The Gateway supports multiple authentication schemes, including no authentication, header-based tokens, and OAuth2 client credentials, with federated SSO via identity providers such as Okta and Azure AD. OAuth2 credentials are stored securely in TrueFoundry’s built-in secrets manager and injected automatically on proxy requests, centralizing credential management and reducing risk.

Developers can programmatically interact with registered MCP Servers using the official Python and TypeScript SDKs, which handle authorization end-to-end, or via the AI Gateway Playground, an intuitive interface where you add MCP Servers, select tools, and run natural language prompts that invoke remote services in real time. Both the Playground and SDK provide “API Code Snippet” buttons to generate ready-to-use integration boilerplate in your preferred language.
Observability and Load Balancing
TrueFoundry’s AI Gateway embeds enterprise-grade observability and load balancing. Requests are routed based on weight or latency to the healthiest endpoints, while all MCP invocations are trace-logged and audited in governance dashboards, ensuring compliance and performance monitoring. In a recent blog, the team describes how the Gateway acts as the central control plane for modern generative AI infrastructure, unifying LLMs, MCP Servers, and agent-to-agent protocols under one interface for low latency, high reliability, and seamless scalability. This approach empowers natural language orchestration across enterprise systems, enabling end-to-end automation—such as creating Jira issues from Slack alerts—without writing integration code.
Conclusion
MCP is not just another integration layer; it is the core infrastructure for the future of AI. As models evolve into agents that need to reason, act, and interact with tools, the demand for secure, modular, and scalable access becomes critical. Function calling helped start this journey, but it falls short at scale.

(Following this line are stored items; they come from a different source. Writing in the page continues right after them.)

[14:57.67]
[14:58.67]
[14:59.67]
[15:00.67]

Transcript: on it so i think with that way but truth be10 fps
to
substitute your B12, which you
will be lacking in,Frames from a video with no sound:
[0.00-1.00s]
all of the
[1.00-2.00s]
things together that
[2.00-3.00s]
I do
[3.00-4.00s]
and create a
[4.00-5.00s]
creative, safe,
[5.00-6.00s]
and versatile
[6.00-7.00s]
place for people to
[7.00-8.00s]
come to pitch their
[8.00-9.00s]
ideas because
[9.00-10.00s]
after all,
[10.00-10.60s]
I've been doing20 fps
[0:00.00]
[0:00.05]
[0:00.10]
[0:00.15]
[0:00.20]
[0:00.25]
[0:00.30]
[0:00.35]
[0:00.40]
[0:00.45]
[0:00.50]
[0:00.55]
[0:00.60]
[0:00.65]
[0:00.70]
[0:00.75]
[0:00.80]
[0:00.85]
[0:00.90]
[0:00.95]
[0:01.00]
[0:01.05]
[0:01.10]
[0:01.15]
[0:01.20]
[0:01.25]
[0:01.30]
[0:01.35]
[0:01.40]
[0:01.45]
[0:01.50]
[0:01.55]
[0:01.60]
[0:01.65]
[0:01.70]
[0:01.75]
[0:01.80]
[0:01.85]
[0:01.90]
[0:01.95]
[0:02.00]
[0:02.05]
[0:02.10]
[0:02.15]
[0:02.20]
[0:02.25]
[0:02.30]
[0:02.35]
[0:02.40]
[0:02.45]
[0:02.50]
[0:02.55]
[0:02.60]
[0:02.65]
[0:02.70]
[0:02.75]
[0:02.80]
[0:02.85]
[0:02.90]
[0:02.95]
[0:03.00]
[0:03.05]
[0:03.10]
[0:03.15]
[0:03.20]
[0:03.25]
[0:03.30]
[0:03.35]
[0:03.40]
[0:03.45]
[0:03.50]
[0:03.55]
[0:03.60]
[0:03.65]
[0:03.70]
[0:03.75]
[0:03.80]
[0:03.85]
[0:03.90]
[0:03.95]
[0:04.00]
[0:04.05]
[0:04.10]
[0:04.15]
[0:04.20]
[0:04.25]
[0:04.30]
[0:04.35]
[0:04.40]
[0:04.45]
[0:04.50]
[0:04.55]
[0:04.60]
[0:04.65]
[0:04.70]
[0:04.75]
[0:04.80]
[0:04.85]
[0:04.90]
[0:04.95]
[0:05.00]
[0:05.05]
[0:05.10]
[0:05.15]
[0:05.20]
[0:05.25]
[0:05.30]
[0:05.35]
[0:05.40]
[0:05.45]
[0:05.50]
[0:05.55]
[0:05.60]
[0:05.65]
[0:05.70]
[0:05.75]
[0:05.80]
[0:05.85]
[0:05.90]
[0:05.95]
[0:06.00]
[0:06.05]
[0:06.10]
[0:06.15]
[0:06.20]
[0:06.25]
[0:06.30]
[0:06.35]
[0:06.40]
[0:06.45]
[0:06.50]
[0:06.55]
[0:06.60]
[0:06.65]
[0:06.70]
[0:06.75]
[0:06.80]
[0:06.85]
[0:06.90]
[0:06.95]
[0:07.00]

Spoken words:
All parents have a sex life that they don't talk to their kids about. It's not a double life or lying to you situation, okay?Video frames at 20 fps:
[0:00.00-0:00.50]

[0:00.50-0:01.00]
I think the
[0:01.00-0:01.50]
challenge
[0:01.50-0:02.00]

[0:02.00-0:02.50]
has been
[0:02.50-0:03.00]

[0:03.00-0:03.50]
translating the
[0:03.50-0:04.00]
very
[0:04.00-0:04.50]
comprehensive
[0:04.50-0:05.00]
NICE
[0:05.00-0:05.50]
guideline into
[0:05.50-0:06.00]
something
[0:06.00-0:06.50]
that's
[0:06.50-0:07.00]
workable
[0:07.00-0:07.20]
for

MCP solves this with a clean host, client, and server architecture, enabling dynamic tool discovery, structured invocation, and runtime flexibility. It turns scattered integrations into a unified, extensible ecosystem. Whether you're building agents, assistants, or automation pipelines, MCP provides the foundation for real-world utility. It brings structure and security to AI workflows, allowing teams to build confidently, without compromise.
FAQ’s
1. How does MCP differ from basic function calling?
MCP extends function calling by introducing a full protocol with distinct host, client, and server roles. Instead of hardcoding tools into prompts, MCP lets models discover available actions at runtime, invoke them securely via JSON-RPC, and handle structured responses, all without redeploying or rewriting integration code.
2. What are the core components of MCP?
MCP comprises three layers: the host, which enforces security policies, manages session state, and aggregates context; the client, which negotiates capabilities with servers, handles JSON-RPC messaging, and routes requests and responses; and the server, which wraps external tools or data sources, exposing actions, resources, and prompts through a standardized interface.
3. How do I secure an MCP deployment?
Secure MCP by treating each server as an OAuth resource server, validating JSON Web Tokens for authentication, applying scoped permission checks, and rotating keys frequently. Add single sign-on integration, enforce end-to-end encryption for all traffic, implement rate limiting to prevent abuse, and centralize audit logs in a SIEM system for real-time monitoring and compliance reporting.
4. Which deployment model should I choose for MCP servers?
Choose centralized deployment when you need simple management and cost savings in a single region. Opt for remote cloud to minimize latency and benefit from auto-scaling near critical workloads. Use a hybrid model to keep sensitive data on-premise while leveraging cloud resources for non-critical tasks, aligning with your compliance and performance needs.